- Relator(a)
- Ministra Laurita Vaz
- Órgão julgador
- Sexta Turma
- Data do julgamento
- 03/05/2022
- Data de publicação
- 06/05/2022
STJ – Acórdão, Rel. Ministra Laurita Vaz, Sexta Turma, j. 03/05/2022, p. 06/05/2022
AGRAVO REGIMENTAL NO RECURSO ESPECIAL. PROCESSUAL PENAL. SUSPENSÃO DOS PRAZOS NO SUPERIOR TRIBUNAL DE JUSTIÇA. IRRELEVÂNCIA. RECURSO PROTOCOLADO PERANTE O TRIBUNAL LOCAL. SUSPENSÃO DOS PRAZOS NA CORTE DE ORIGEM. COMPROVAÇÃO. NECESSIDADE NO MOMENTO DE INTERPOSIÇÃO DO RECURSO. ART. 1.003, § 6.º, DO CPC C.C O ART. 3.º DO CPP. RECURSO ESPECIAL. SUPERIOR TRIBUNAL DE JUSTIÇA. JUÍZO NATURAL. ANÁLISE. REQUISITOS RECURSAIS OBJETIVOS E SUBJETIVOS. VINCULAÇÃO AO JUÍZO PRÉVIO DO TRIBUNAL DE SEGUNDO GRAU. INEXISTÊNCIA. AGRAVO REGIMENTAL DESPROVIDO. 1. A suspensão dos prazos recursais, no Superior Tribunal de Justiça, é irrelevante na aferição da tempestividade do recurso especial, uma vez que ele é protocolado perante o Tribunal local.

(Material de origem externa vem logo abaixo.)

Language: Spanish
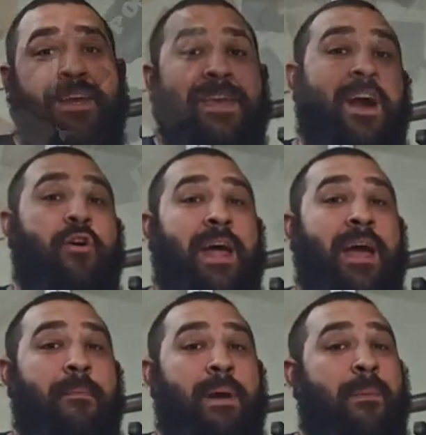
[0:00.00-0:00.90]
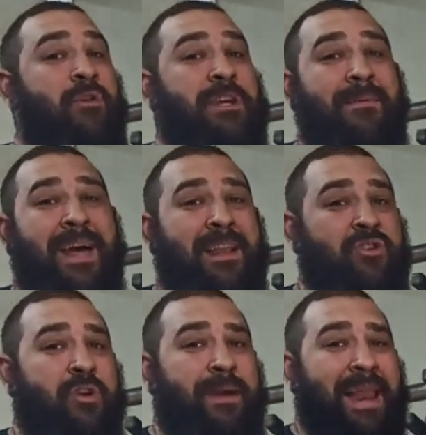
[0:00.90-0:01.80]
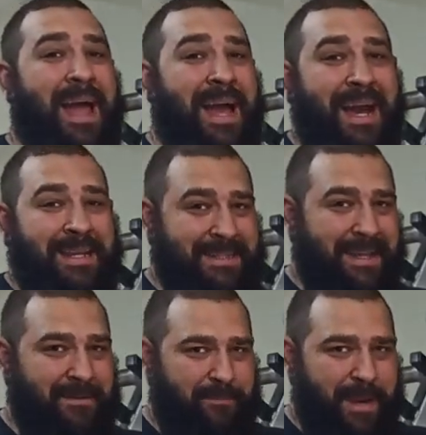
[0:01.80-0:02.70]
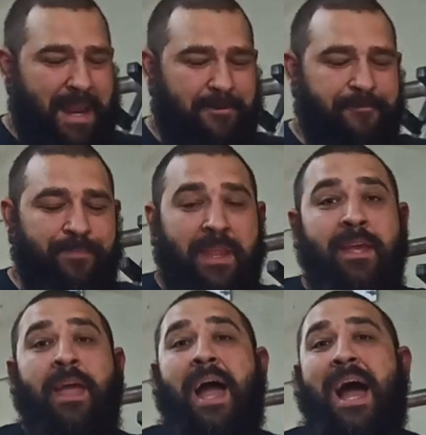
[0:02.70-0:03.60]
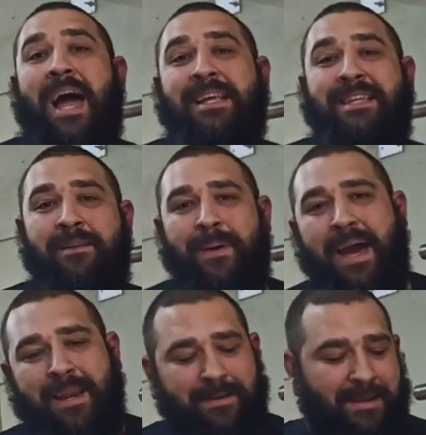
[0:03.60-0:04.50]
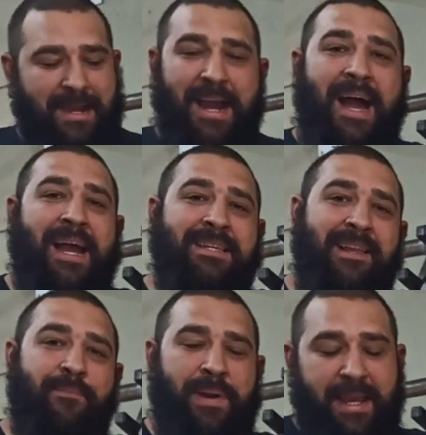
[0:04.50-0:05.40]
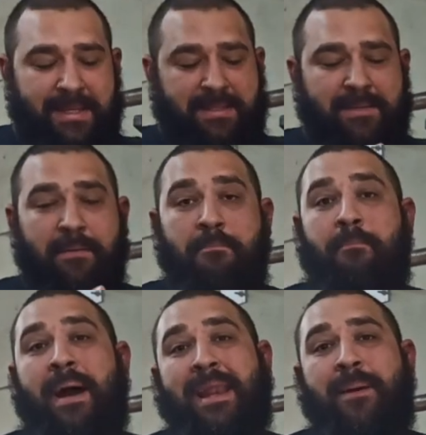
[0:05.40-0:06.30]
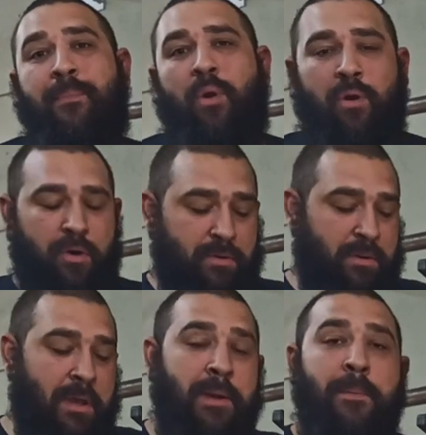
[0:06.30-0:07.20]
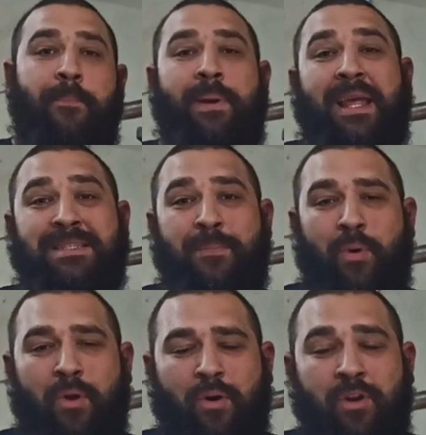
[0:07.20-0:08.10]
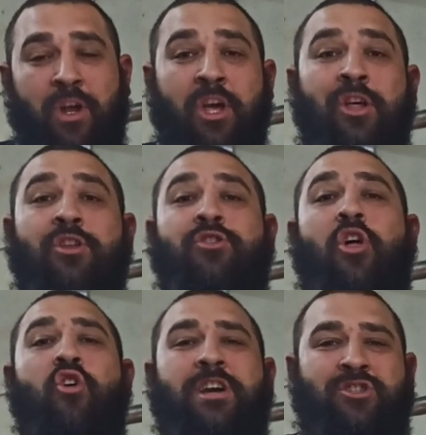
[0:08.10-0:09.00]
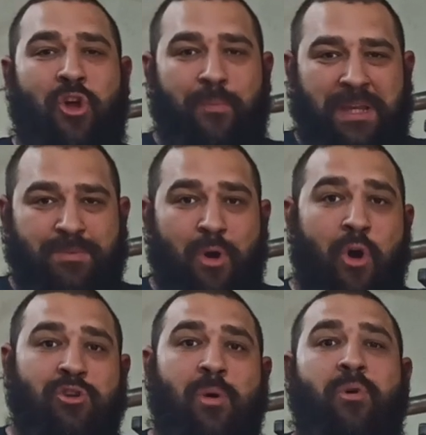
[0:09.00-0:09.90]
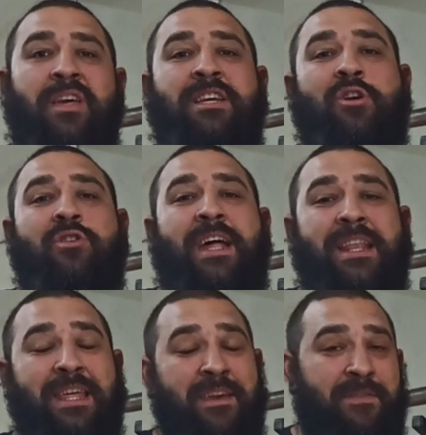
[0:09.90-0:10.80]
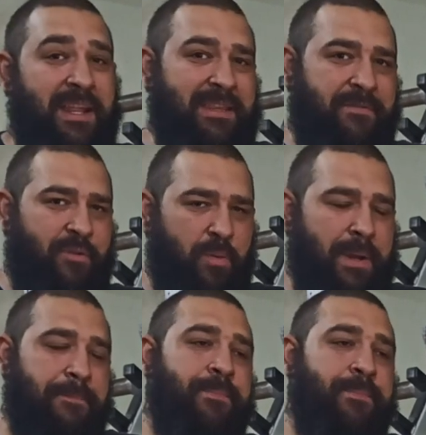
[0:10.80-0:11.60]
Y ahora vamos a hablar sobre la Axel Bar. Axel Bar, Axel Press, barra polón, presa polón, todo es lo mismo, os lo podéis encontrar de diferente forma.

Assim, a eventual suspensão que interfere na contagem do prazo é aquela ocorrida no Tribunal perante o qual o recurso foi interposto, e não nesta Corte Superior. 2. O art. 1.003, § 6.º, do Código de Processo Civil determina que "o recorrente comprovará a ocorrência de feriado local no ato de interposição do recurso", não havendo previsão de cumprimento posterior da referida exigência. O dispositivo é aplicável, nos feitos criminais, por força do disposto no art. 3.º do Código de Processo Penal, uma vez que este último não possui disposição específica sobre a questão. No caso dos autos, o Agravante, quando da interposição do recurso especial, tão-somente alegou a existência de suspensão dos prazos processuais, mas sem trazer nenhuma comprovação nesse sentido. 3. A afirmação constante na decisão de admissão do recurso especial, no sentido de estarem preenchidos os seus pressupostos de cabimento, não dispensa a necessidade da presença, nos autos, de todas as informações para que todos os requisitos recursais sejam novamente analisados por esta Corte Superior, de maneira extreme de dúvidas. O Superior Tribunal de Justiça é o juízo natural do recurso especial, a ele competindo a análise de todos os seus pressupostos recursais objetivos e subjetivos, dentre eles, a tempestividade, motivo pelo qual não está vinculado ao juízo de admissibilidade proferido pelos Tribunais de segundo grau. 4. Agravo regimental desprovido. (AgRg no REsp n. 1.983.901/SP, relatora Ministra Laurita Vaz, Sexta Turma, julgado em 3/5/2022, DJe de 6/5/2022.)